-- THE PROBLEM --
Skipping each picture, output the entries exactly as they stand below.

---------- RECORDED INFORMATION

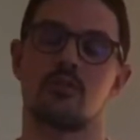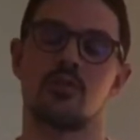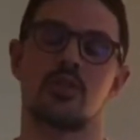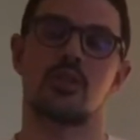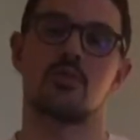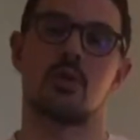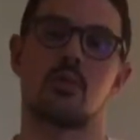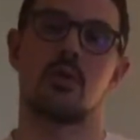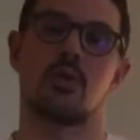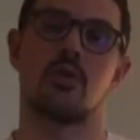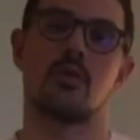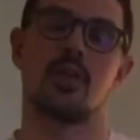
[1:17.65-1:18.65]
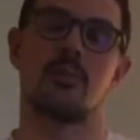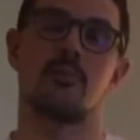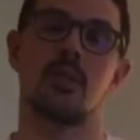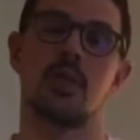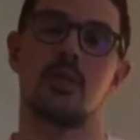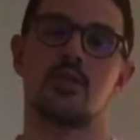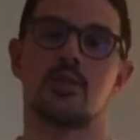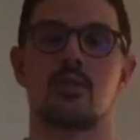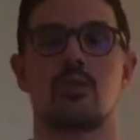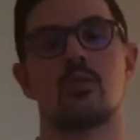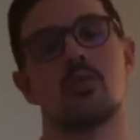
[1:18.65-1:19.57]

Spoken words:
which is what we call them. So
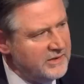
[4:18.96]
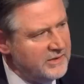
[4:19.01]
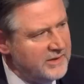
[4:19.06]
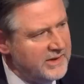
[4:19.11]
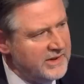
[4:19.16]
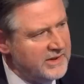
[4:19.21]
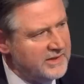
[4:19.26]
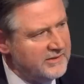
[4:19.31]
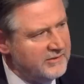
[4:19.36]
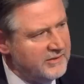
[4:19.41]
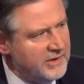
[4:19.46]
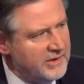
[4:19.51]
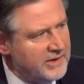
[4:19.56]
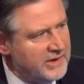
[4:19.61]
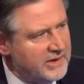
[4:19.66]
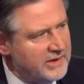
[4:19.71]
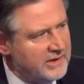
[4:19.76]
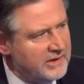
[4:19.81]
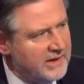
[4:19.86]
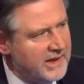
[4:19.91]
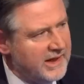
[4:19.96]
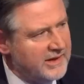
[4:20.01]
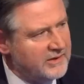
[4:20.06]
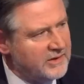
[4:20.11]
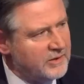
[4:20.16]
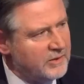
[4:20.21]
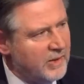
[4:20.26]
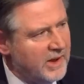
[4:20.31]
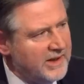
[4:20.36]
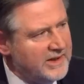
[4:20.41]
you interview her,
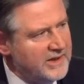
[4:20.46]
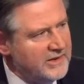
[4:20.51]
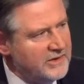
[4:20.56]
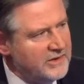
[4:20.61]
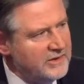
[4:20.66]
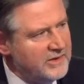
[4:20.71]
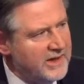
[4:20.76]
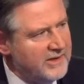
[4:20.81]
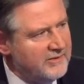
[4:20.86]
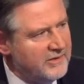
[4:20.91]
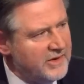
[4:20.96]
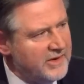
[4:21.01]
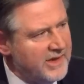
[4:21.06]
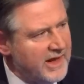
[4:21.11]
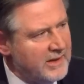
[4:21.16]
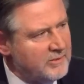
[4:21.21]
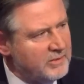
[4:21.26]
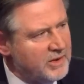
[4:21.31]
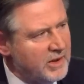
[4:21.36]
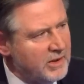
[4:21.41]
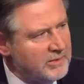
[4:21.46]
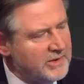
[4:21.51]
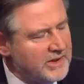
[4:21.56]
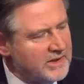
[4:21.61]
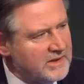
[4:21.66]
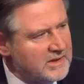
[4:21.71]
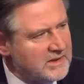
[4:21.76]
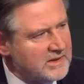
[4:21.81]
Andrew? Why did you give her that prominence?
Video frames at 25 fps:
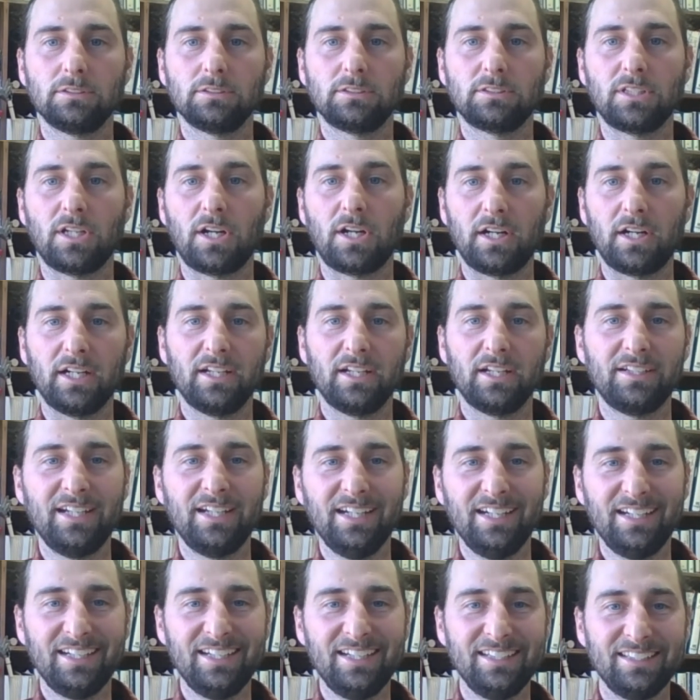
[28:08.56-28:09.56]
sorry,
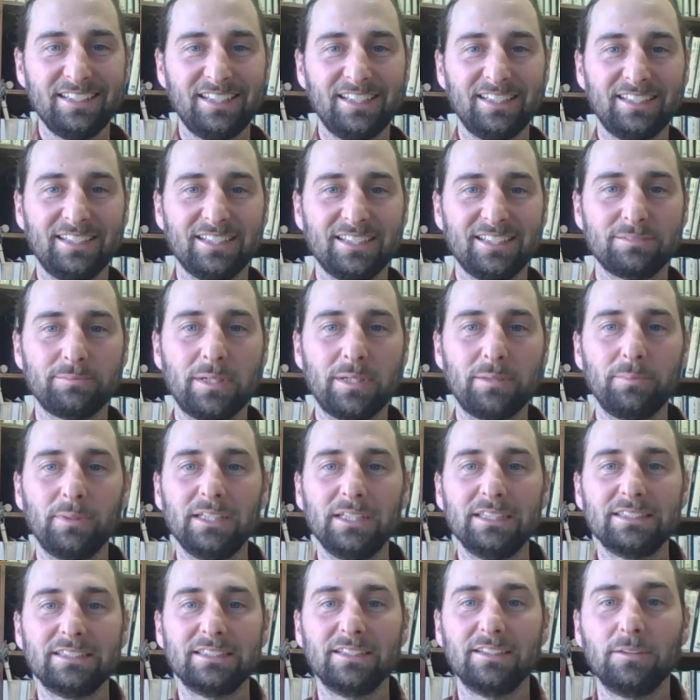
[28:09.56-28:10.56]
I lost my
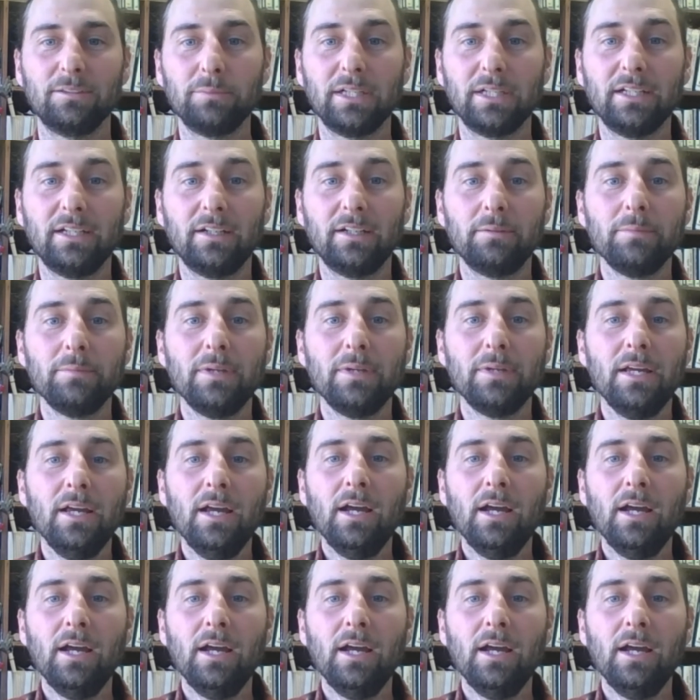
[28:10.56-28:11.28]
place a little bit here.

--------------------

-- EXERCISE SOLUTION --
[1:17.65-1:18.65]
[1:18.65-1:19.57]

Spoken words:
which is what we call them. So
[4:18.96]
[4:19.01]
[4:19.06]
[4:19.11]
[4:19.16]
[4:19.21]
[4:19.26]
[4:19.31]
[4:19.36]
[4:19.41]
[4:19.46]
[4:19.51]
[4:19.56]
[4:19.61]
[4:19.66]
[4:19.71]
[4:19.76]
[4:19.81]
[4:19.86]
[4:19.91]
[4:19.96]
[4:20.01]
[4:20.06]
[4:20.11]
[4:20.16]
[4:20.21]
[4:20.26]
[4:20.31]
[4:20.36]
[4:20.41]
you interview her,
[4:20.46]
[4:20.51]
[4:20.56]
[4:20.61]
[4:20.66]
[4:20.71]
[4:20.76]
[4:20.81]
[4:20.86]
[4:20.91]
[4:20.96]
[4:21.01]
[4:21.06]
[4:21.11]
[4:21.16]
[4:21.21]
[4:21.26]
[4:21.31]
[4:21.36]
[4:21.41]
[4:21.46]
[4:21.51]
[4:21.56]
[4:21.61]
[4:21.66]
[4:21.71]
[4:21.76]
[4:21.81]
Andrew? Why did you give her that prominence?
Video frames at 25 fps:
[28:08.56-28:09.56]
sorry,
[28:09.56-28:10.56]
I lost my
[28:10.56-28:11.28]
place a little bit here.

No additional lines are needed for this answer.